NASSAU, BAHAMAS — Credit rating agency Moody’s yesterday slashed this nation’s sovereign ratings from ‘Ba3’ to ‘B1’, but with a stable outlook.
In a statement yesterday, the Ministry of Finance said the rating agency was concerned that the country’s elevated external borrowing costs could lead to more limited financing options if experienced over an extended period of time. It’s a circumstance that would the government’s liquidity risk.
The country slipped from Ba2 to Ba3 last year with the rating agency citing significant erosion of the country’s economic and fiscal strength due to the COVID-19 pandemic.
In its country analysis last year, Moody’s revealed The Bahamas is scheduled to repay a total of $3.65bn in debt principal ahead of the next general election in 2026.
In its statement yesterday, the ministry also noted Moody’s concerns over the government’s positioning to meet its obligations in the long term, highlighting a more challenging period beginning in 2027.

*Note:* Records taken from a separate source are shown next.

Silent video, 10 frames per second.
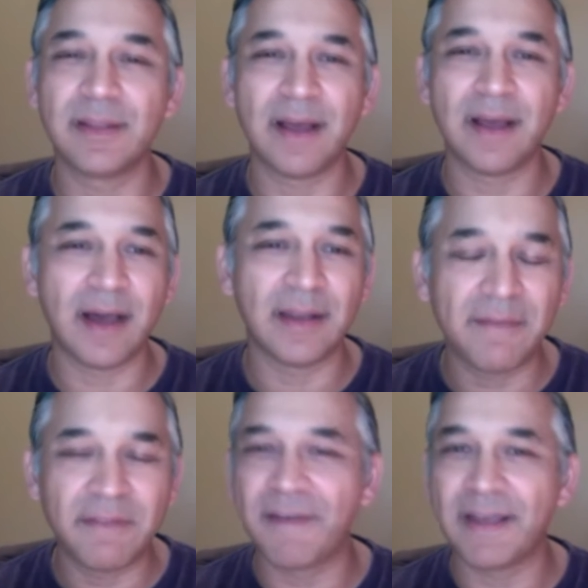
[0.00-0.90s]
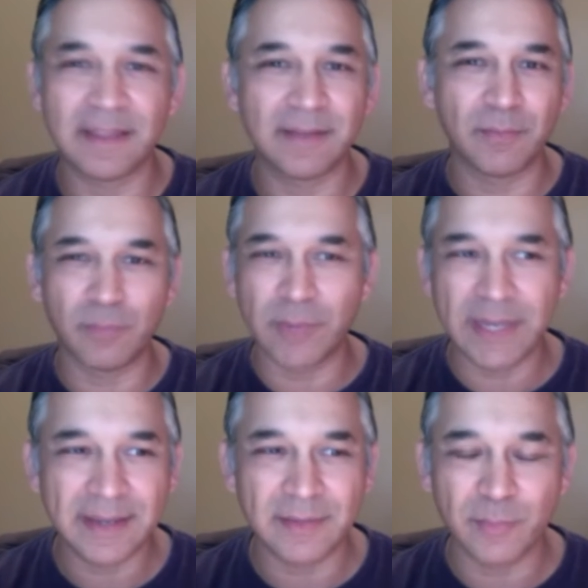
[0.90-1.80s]
And I love the fact that we
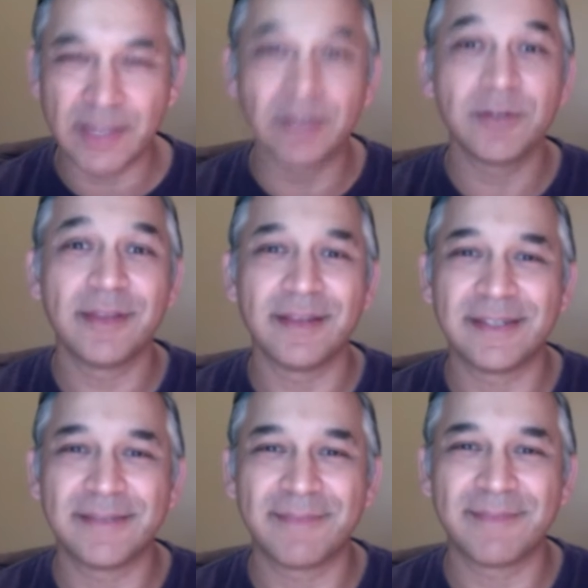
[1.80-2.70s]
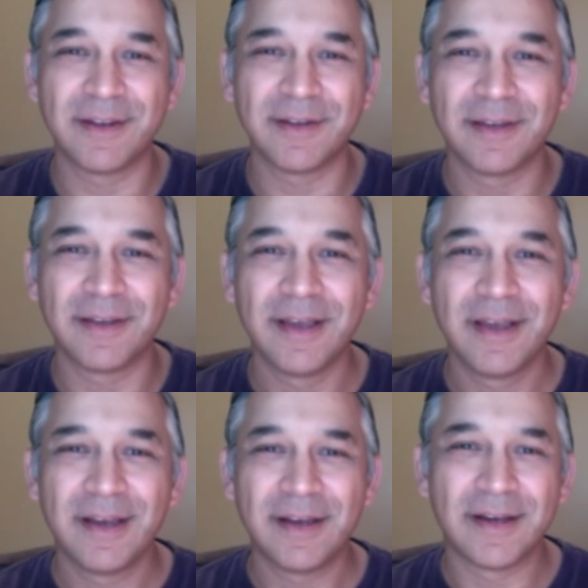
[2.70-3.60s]
can do this, you know.
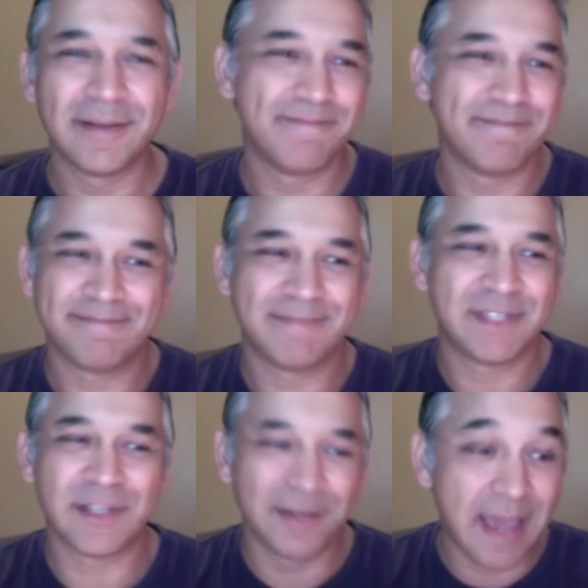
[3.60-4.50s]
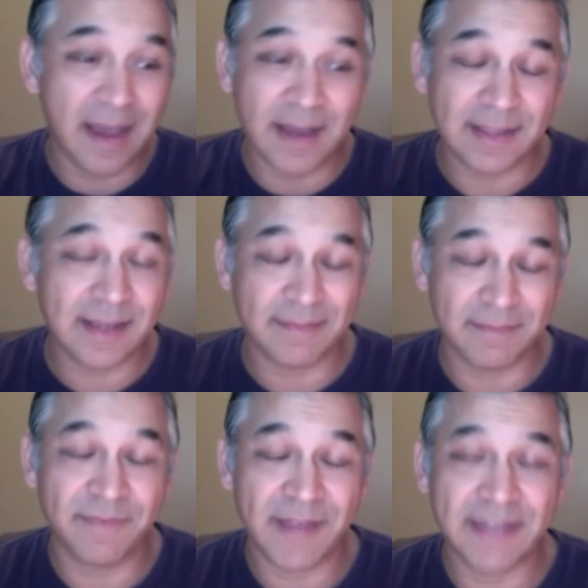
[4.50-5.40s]
So yeah, I think
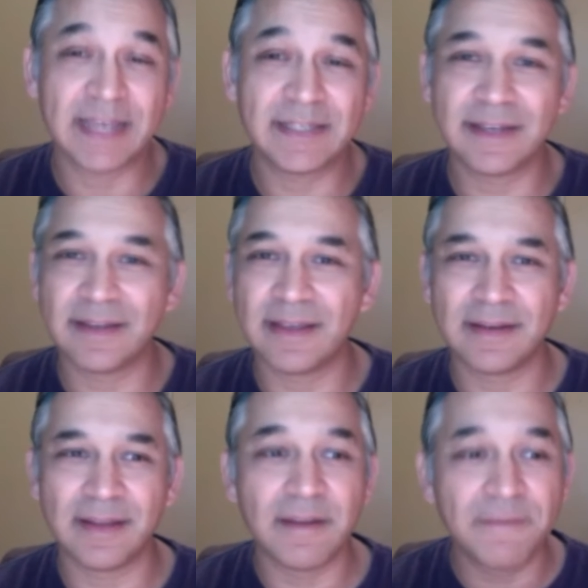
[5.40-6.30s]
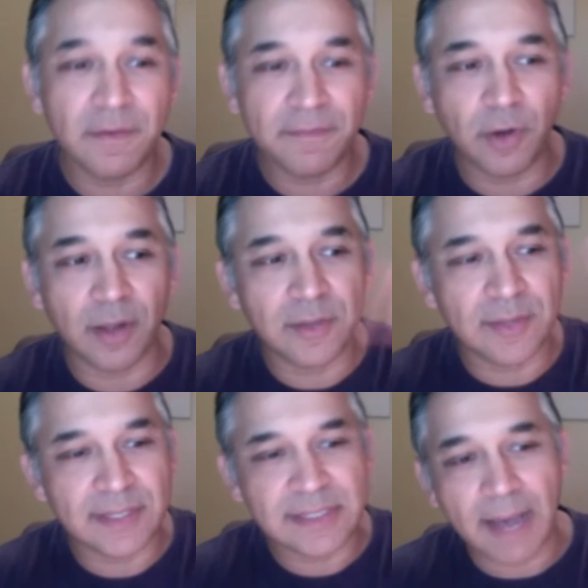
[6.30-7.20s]
fantastic. And if you've gone through
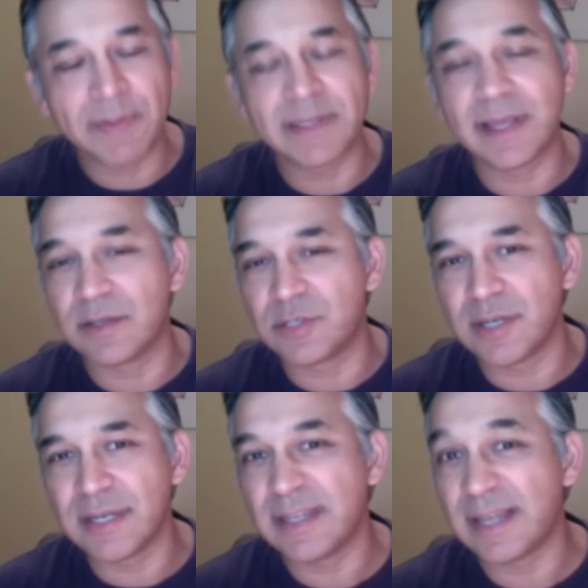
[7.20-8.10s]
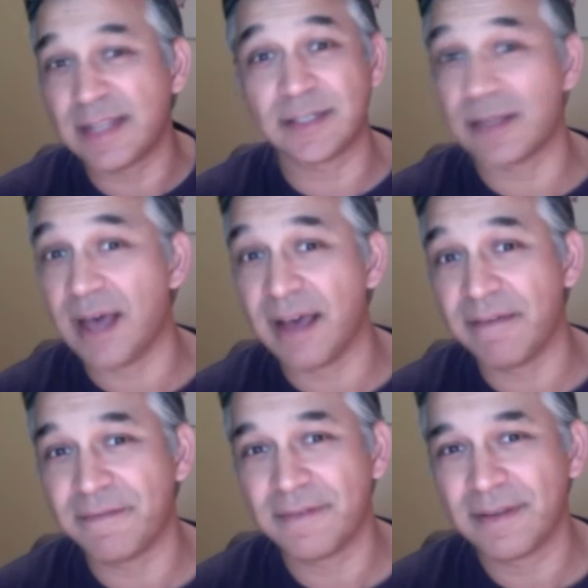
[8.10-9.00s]
this up and down journey, that's just life.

“Moody’s acknowledges that the ongoing economic recovery, driven by a rebound in tourism, and the improved fiscal performance as demonstrated in the past fiscal year, will lead to reduced borrowing needs and greater fiscal consolidation going forward,” read the ministry statement.
“Their concern at the moment is that elevated external borrowing costs, if experienced over an extended period of time, could lead to more limited financing options thus increasing government liquidity risk.”

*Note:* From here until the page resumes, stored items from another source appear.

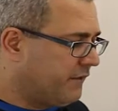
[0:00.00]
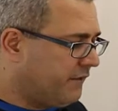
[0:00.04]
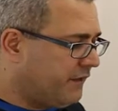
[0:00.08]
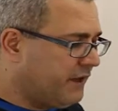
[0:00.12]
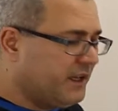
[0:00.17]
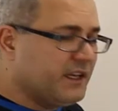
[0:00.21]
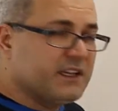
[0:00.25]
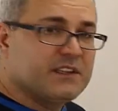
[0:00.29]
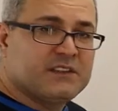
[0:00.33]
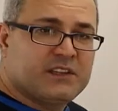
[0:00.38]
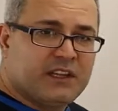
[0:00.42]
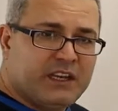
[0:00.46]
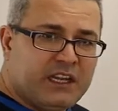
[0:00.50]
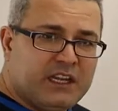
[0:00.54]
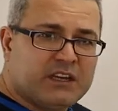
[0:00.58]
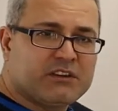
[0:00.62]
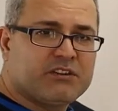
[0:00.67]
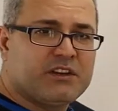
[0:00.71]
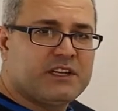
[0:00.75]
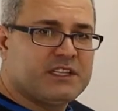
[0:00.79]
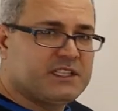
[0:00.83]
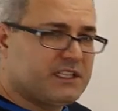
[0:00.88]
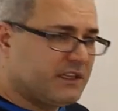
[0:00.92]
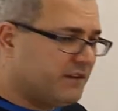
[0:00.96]
V is an
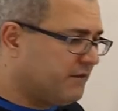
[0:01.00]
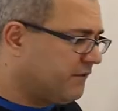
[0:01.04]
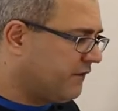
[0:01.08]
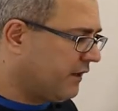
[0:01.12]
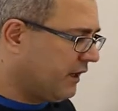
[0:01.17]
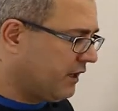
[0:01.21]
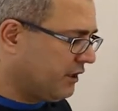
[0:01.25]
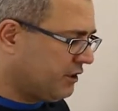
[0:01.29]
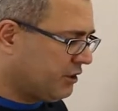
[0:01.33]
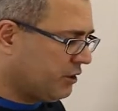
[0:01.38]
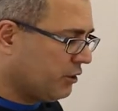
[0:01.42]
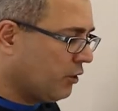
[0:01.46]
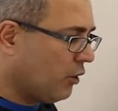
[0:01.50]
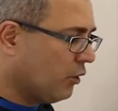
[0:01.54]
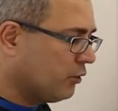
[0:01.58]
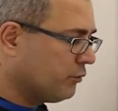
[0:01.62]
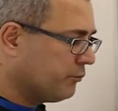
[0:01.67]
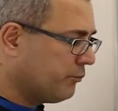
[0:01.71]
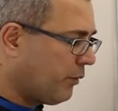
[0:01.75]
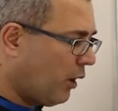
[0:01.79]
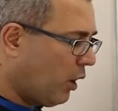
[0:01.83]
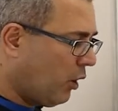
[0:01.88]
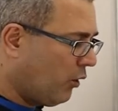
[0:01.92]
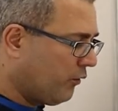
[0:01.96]
increasing function
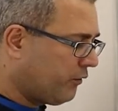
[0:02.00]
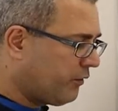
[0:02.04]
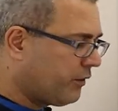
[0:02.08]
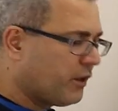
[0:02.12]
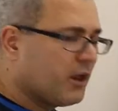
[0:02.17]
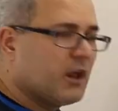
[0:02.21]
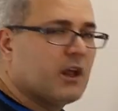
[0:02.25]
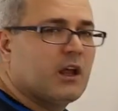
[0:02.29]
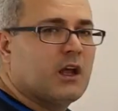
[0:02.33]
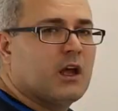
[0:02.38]
on both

The ministry maintained that the government has laid out a clearly articulated strategy in its annual borrowing plan to mitigate against the impact of the elevated external costs being seen now.
“The plan has identified the local market and multi-laterals as major sources of financing during this period,” the MOF statement continued.
“Multi-lateral support via guarantees and other credit enhancement will be used to attract other private financing and the Ministry has already seen significant appetite for such structures. This, in combination with lower gross financing needs, has eliminated the need to go to the bond market in the near to medium term.
“Moody’s acknowledges that the Government is well positioned to meet its obligations in the near to medium term but points to what they consider to be a more challenging period beginning in 2027. A look at our repayment profile in the Medium Term Debt Strategy would show that this period is quite favorable as it was structured to pay our obligations down in a consistent manner, avoiding large swings in debt service from year to year. In addition, as budgeted, assets continue to accumulate in the sinking funds established to service that debt, and the budgeted amounts are now being supplemented by tax arrears collected.
The ministry added: “We believe that as we execute the strategy outlined in our fiscal strategy report and our borrowing plan, there will be improvements in debt affordability and fiscal consolidation which will put upward pressure on our ratings.”
However, Opposition Shadow Minister for Finance Kwasi Thompson yesterday characterized the downgrade as evidence of the government’s failure to satisfy the rating agency’s concerns.
“Clearly the Government has failed to satisfy the rating agency of its ability to access domestic or international credit at affordable interest cost without substantial external credit support from international financial organizations to guarantee repayment, a clear indication of credit weakness,’ Thompson said in a statement.
“It is clear to us that the Government’s excessive discretionary spending has contributed to this view. We believe the Government’s failure to abide by its Fiscal Strategy Report and fiscal targets also contributed to this rating downgrade, while the recently published Annual Borrowing Plan failed to impress the Rating Agency with concern noted on the availability of domestic financing to satisfy external maturities.
Thompson urged the government to stick to its published fiscal strategy report and budget, and maintain a record of consistent positive revenue achievements and expenditure control.
He added: “The Opposition has consistently advised the Government that there would be consequences for breaking the law and making fiscal promises and only months later breaking those same promises.”